Enfant – Stéphanie – 19/06/2017

 

Bonjour, je lis avec attention les articles que vous faites paraître mais je ne trouve pas la réponse à ma question aussi je me permets de vous écrire. Je suis maman d’un petit Thomas qui est très drôle, c’est le soleil de ma vie. Maintenant, c’est un adolescent intéressant et il me pose beaucoup de questions sur son petit frère. J’ai eu un deuxième enfant qui est tombé malade lorsqu’il avait 6 ans.
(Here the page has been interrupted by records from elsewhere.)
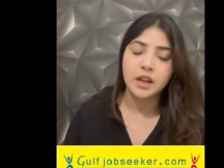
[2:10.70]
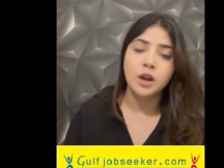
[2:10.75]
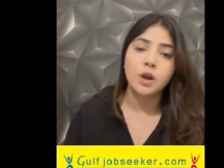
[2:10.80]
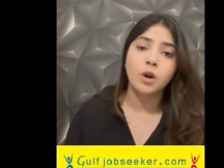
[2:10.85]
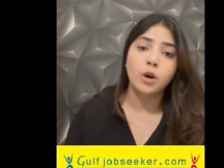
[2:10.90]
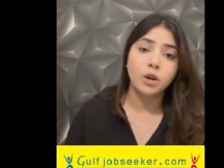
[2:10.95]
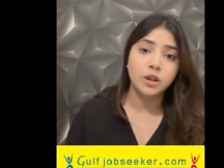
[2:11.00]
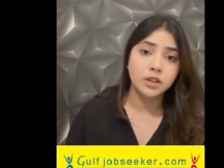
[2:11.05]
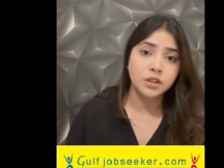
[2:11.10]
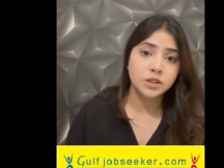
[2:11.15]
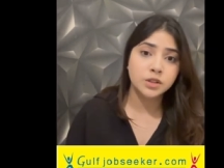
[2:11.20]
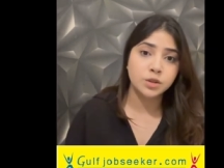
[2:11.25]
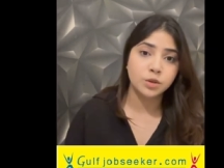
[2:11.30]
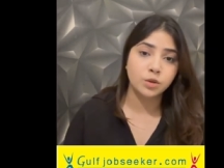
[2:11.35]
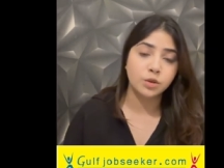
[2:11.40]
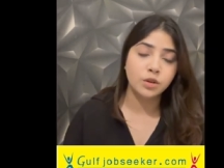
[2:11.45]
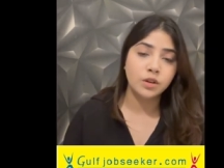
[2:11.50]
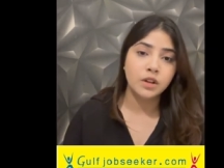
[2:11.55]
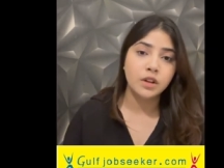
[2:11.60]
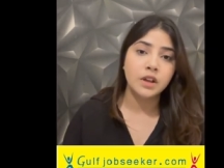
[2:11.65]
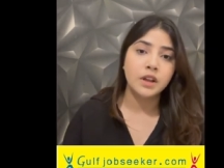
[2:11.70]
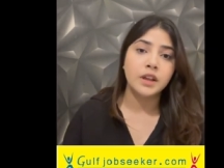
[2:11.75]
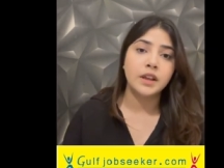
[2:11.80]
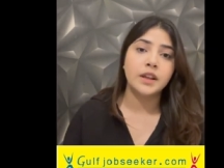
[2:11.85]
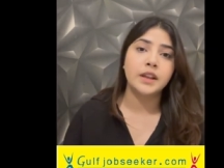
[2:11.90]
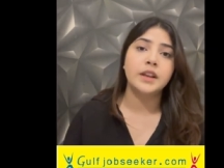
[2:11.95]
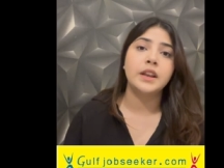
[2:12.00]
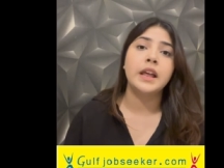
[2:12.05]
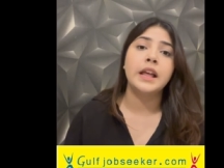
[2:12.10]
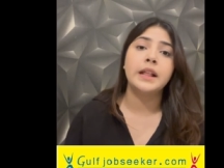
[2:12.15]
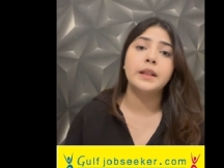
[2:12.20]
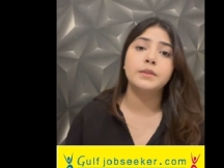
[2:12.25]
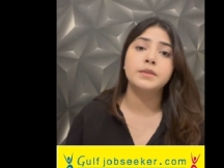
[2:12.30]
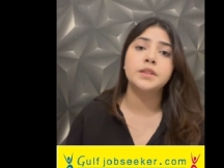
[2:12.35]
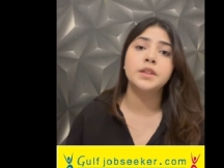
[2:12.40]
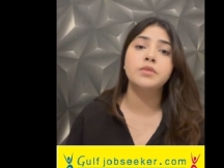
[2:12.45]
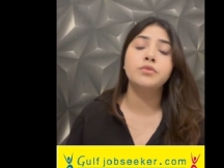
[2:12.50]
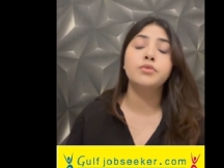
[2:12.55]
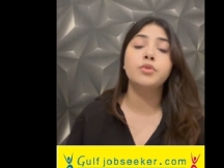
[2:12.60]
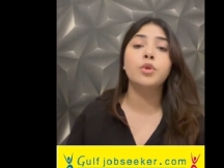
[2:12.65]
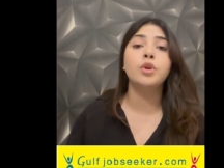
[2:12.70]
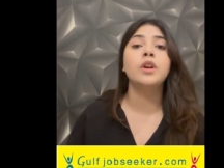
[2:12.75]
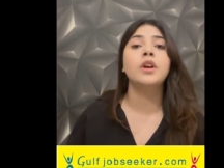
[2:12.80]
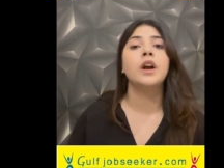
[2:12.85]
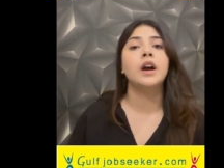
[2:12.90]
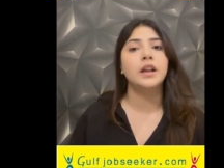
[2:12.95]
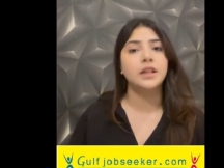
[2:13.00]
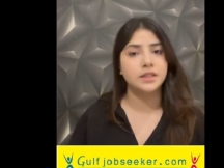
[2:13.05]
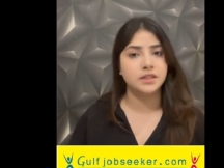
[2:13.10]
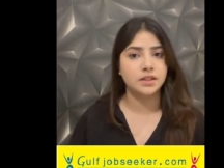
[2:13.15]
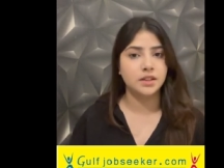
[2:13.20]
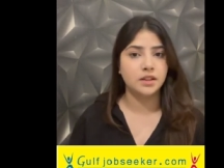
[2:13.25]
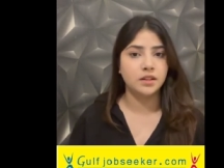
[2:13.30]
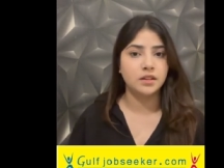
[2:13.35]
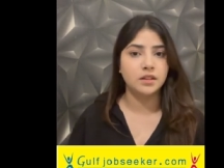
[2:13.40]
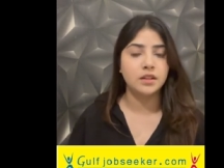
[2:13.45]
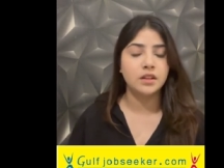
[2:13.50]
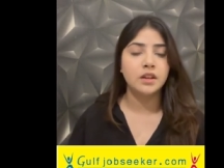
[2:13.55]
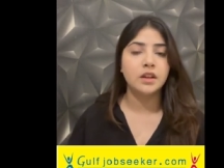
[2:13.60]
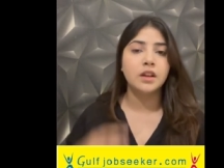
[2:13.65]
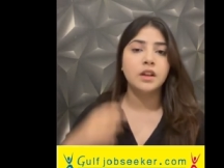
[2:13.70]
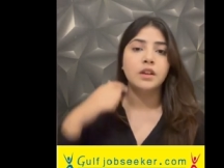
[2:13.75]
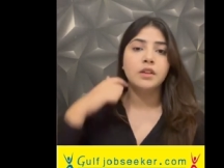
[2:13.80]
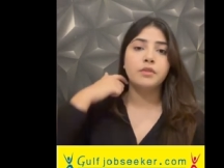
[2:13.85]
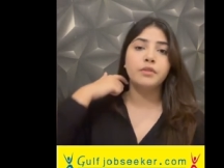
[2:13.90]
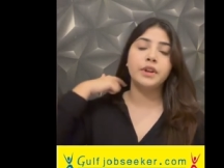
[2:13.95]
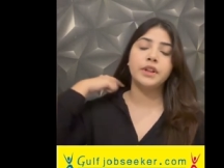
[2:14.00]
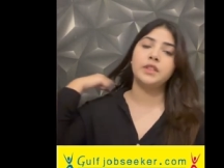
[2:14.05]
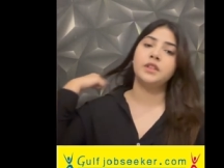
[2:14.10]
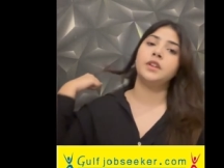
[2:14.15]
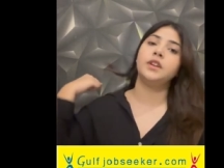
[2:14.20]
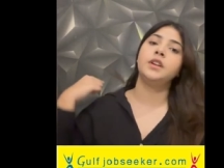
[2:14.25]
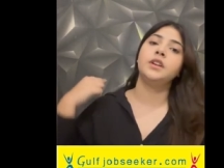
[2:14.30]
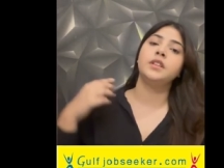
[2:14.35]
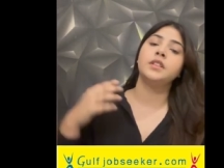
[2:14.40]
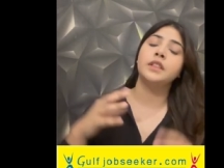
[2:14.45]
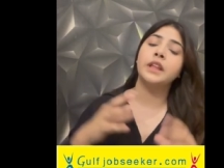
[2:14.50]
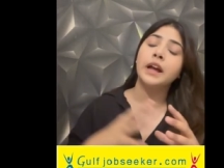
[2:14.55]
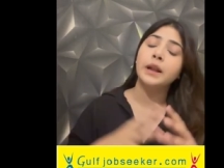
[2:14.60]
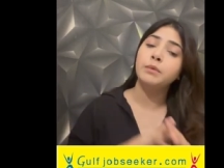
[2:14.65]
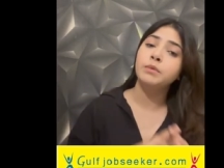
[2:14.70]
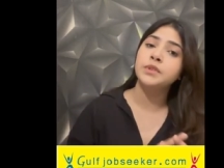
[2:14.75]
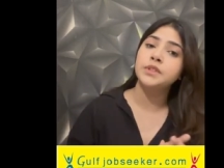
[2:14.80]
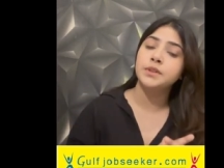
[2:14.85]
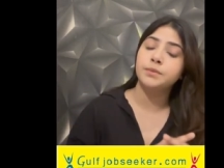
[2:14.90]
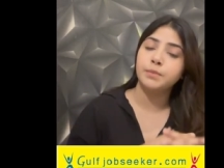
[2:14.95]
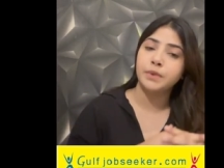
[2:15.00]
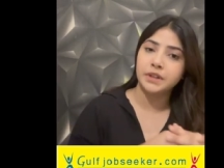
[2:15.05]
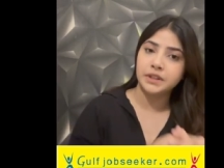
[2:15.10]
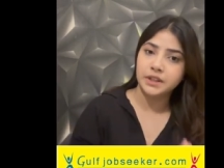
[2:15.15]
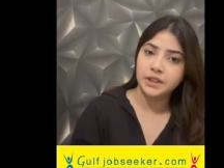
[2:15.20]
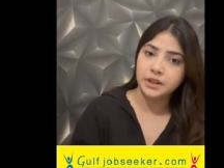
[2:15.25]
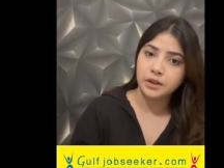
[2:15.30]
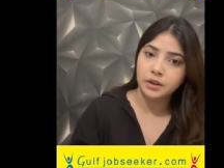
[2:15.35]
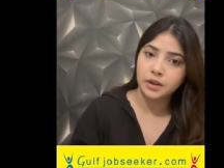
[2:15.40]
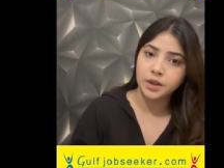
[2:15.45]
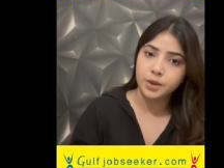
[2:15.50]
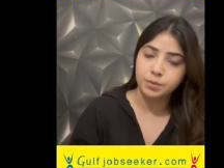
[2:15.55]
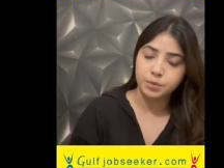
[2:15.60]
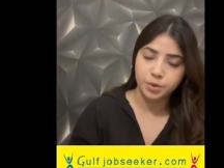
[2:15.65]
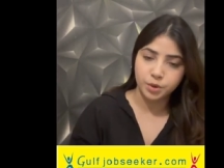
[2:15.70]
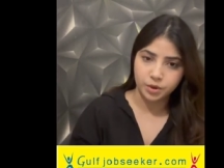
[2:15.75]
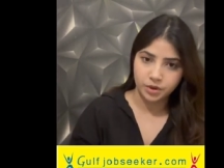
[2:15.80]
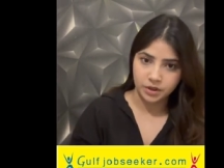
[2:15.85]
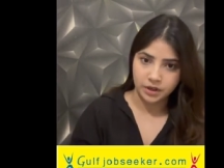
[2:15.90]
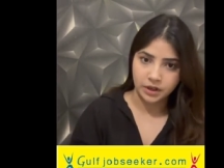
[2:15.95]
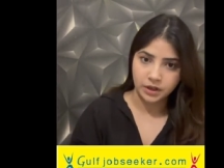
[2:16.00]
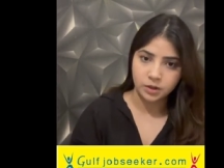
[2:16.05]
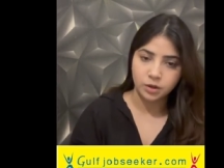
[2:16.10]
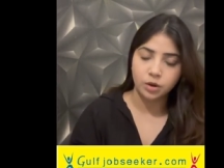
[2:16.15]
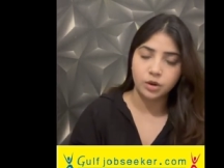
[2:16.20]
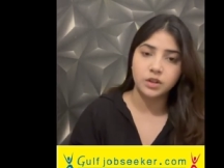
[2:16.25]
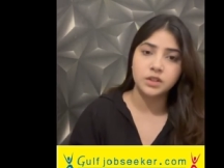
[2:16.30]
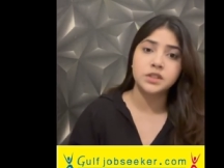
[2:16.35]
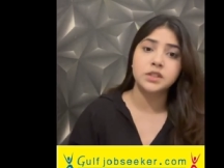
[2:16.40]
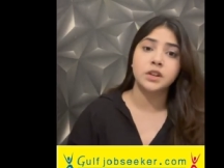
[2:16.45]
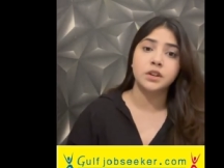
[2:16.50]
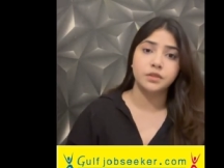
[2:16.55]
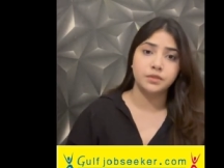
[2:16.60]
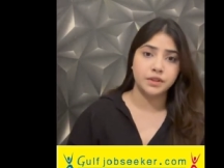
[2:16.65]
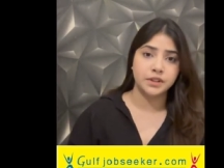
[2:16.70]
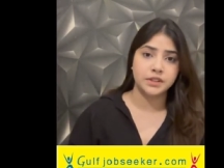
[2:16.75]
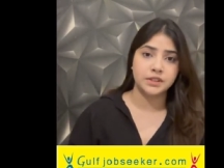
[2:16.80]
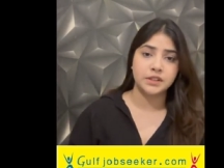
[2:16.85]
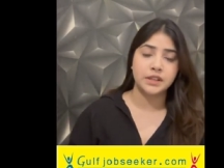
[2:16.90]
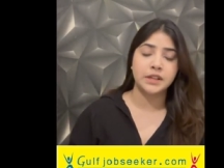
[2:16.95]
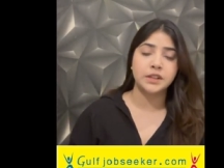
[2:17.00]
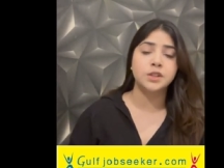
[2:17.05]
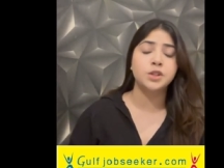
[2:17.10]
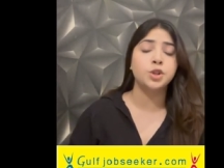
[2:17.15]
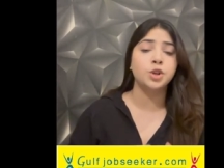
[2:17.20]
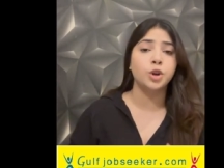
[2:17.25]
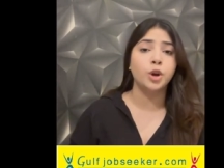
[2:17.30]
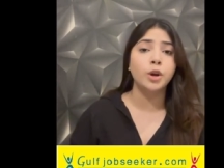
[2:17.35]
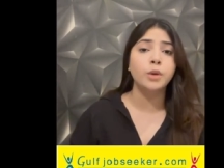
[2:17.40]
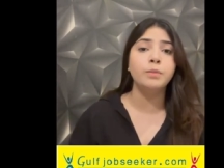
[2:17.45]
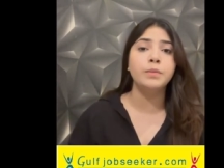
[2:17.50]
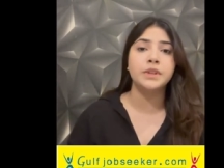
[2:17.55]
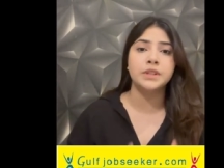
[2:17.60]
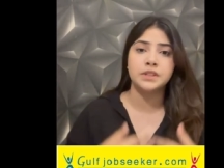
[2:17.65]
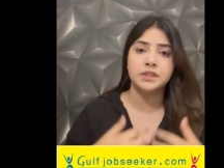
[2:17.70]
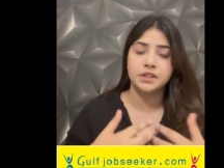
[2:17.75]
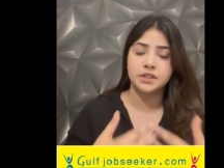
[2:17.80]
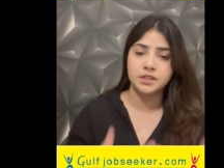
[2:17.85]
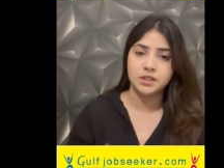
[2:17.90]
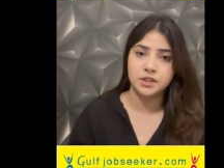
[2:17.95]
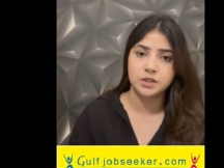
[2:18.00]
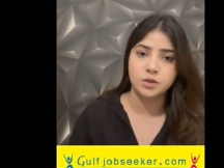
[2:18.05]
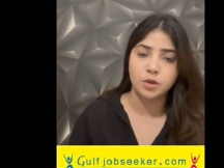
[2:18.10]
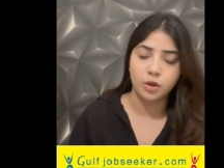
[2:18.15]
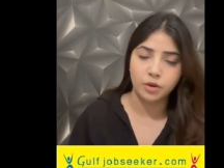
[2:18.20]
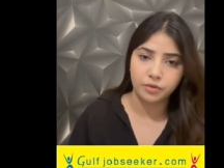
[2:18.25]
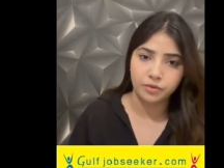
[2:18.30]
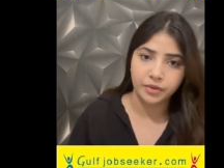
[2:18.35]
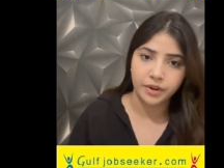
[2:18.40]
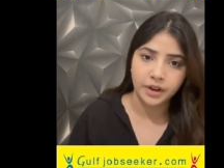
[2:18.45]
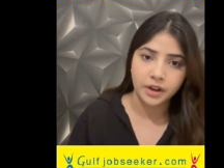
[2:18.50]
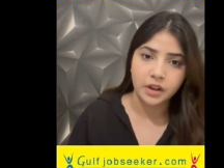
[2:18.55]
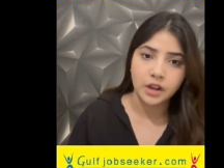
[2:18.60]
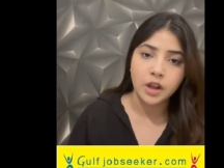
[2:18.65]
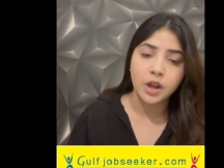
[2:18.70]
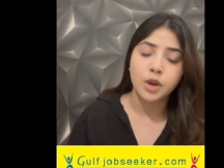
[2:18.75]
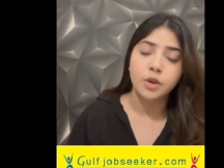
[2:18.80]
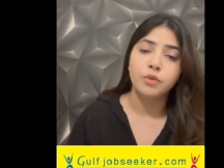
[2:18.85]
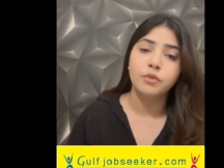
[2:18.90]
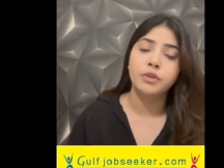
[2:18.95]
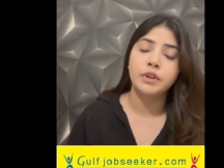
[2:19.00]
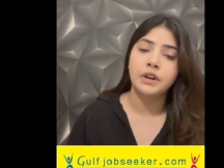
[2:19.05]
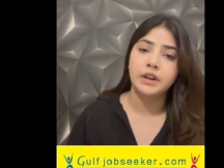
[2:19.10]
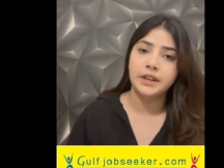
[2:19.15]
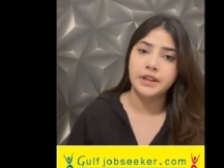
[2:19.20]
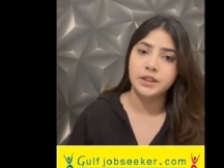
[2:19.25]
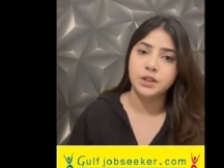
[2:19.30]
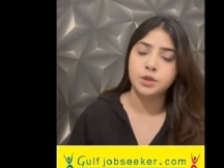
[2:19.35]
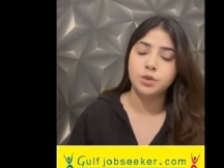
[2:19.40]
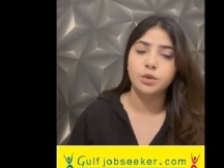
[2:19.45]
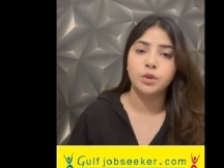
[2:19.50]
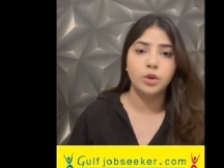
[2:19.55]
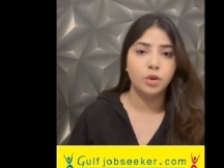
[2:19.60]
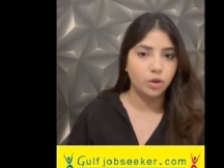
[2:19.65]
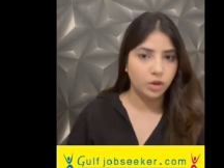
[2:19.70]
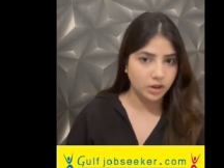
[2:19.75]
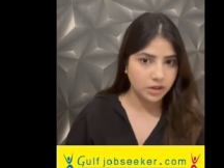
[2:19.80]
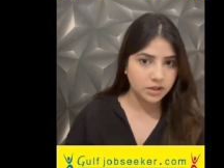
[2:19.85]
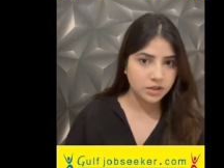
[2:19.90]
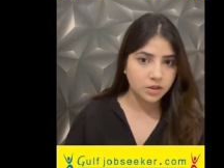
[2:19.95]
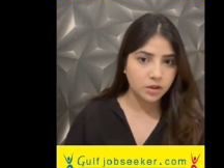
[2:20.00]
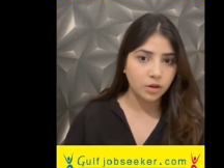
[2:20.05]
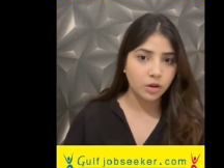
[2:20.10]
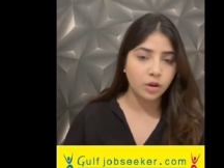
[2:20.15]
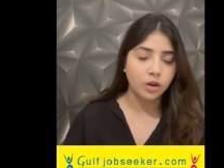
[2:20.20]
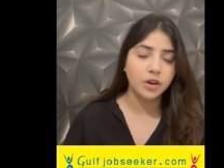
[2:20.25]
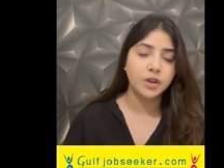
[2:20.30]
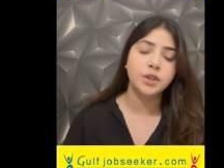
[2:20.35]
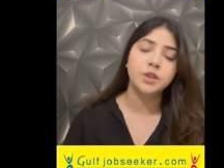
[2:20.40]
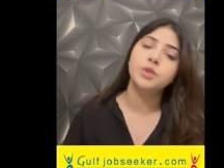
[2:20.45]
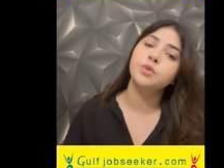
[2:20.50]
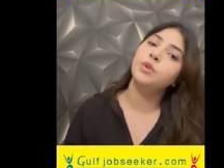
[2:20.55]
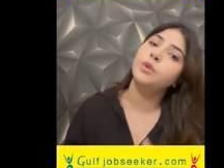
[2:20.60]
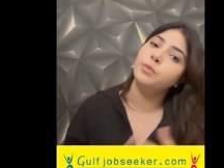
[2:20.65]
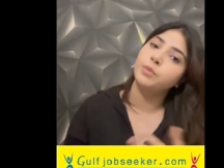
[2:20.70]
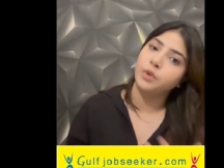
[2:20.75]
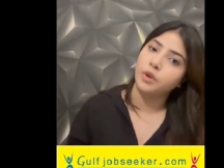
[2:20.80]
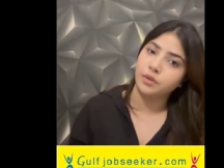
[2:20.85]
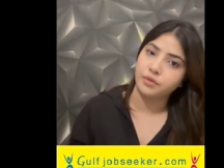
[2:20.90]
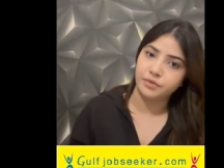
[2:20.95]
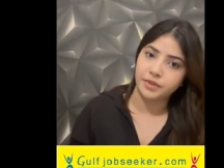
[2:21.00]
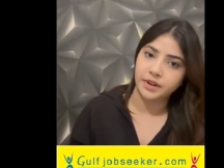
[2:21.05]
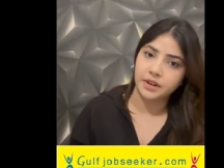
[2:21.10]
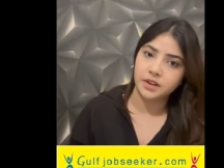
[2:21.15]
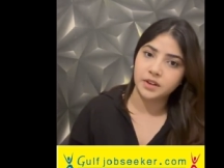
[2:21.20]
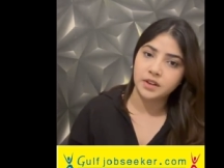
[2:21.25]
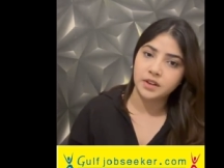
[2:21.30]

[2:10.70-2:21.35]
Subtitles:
Also, it helps in forecasting whether that particular product or service that your business is offering will lead to a loss or to a profit.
Nous avons traversé cette épreuve avec difficulté et Julien est parti si vite. Nous n’étions pas préparés à cela mais la foi en ma famille m’a aidé et nous avons surmonté notre peine pour continuer à vivre malgré la séparation. Que puis-je répondre à Thomas, son petit frère est-il dans la lumière ?

Bonjour,
Dans son ouvrage Les derniers instants de la vie, le Dr Elisabeth Kubler Ross affirme que la préparation à la mort doit commencer tôt dans nos vies et que nous devrions enseigner cela à nos enfants et à nos jeunes pour affronter la réalité de la mort avec plus de sérénité. Selon son expérience, les êtres humains préparés depuis tous petits, ne passent pas par toutes les étapes difficiles de la désincarnation s'ils sont atteints d'une maladie mortelle. Par le degré de maturité que certains enfants malades démontrent face à la mort, il est certain que le détachement se fait rapidement et qu’ils trouvent dans l’au-delà l’accueil qu’ils méritent. A l’heure d’aujourd’hui même si les trois quarts de l'humanité croient à la survie de l'âme, la plupart des croyants ne sont pas préparés pour la vie dans l'au-delà. C’est une question d'éducation et les parents, eux-mêmes, sont très peu préparés, et s'avèrent être des enseignants incompétents qui n'abordent le sujet que de manière fugace lorsque un membre de la famille ou un ami décède subitement.